EXERCISE DIRECTIONS: Copy out the entries exactly, and wherever a picture appears, leave it out.

(EXTRACTED INFORMATION)

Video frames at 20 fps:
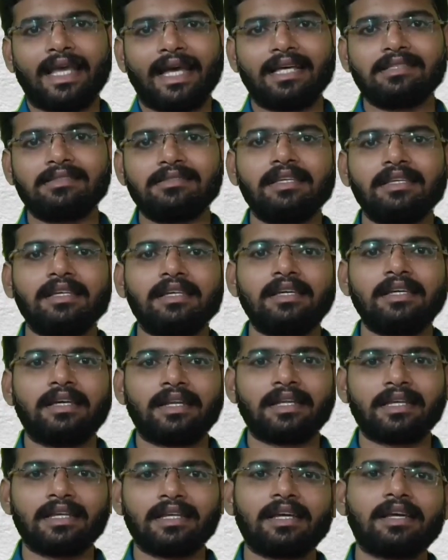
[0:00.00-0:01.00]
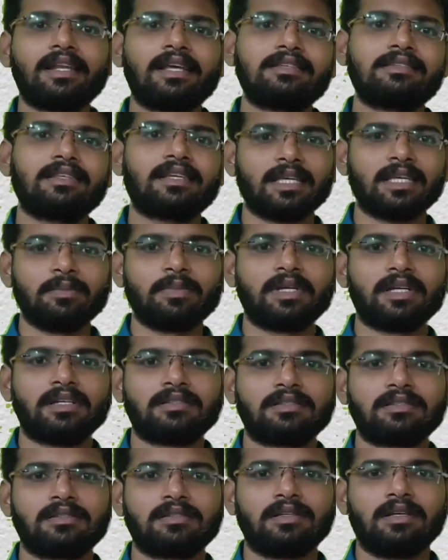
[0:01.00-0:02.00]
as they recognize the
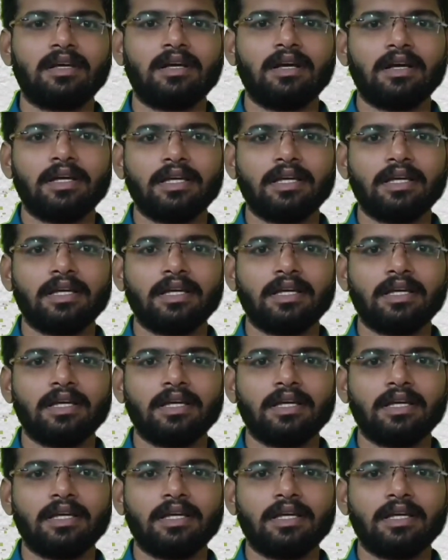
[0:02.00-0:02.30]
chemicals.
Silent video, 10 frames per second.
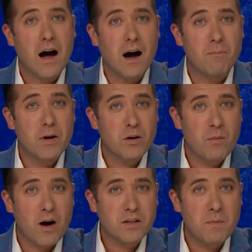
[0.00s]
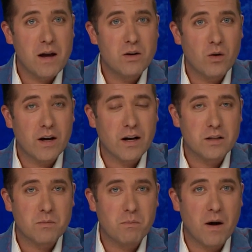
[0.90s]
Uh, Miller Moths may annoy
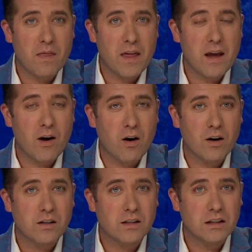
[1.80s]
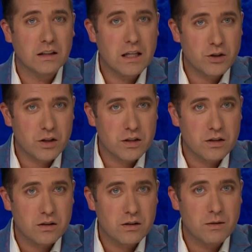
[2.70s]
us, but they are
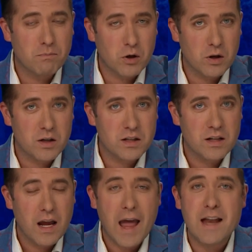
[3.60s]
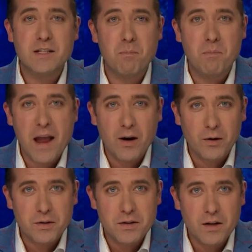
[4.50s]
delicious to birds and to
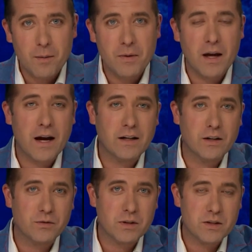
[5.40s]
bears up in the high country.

(End EXTRACTED INFORMATION)

TASK SOLUTION:
Video frames at 20 fps:
[0:00.00-0:01.00]
[0:01.00-0:02.00]
as they recognize the
[0:02.00-0:02.30]
chemicals.
Silent video, 10 frames per second.
[0.00s]
[0.90s]
Uh, Miller Moths may annoy
[1.80s]
[2.70s]
us, but they are
[3.60s]
[4.50s]
delicious to birds and to
[5.40s]
bears up in the high country.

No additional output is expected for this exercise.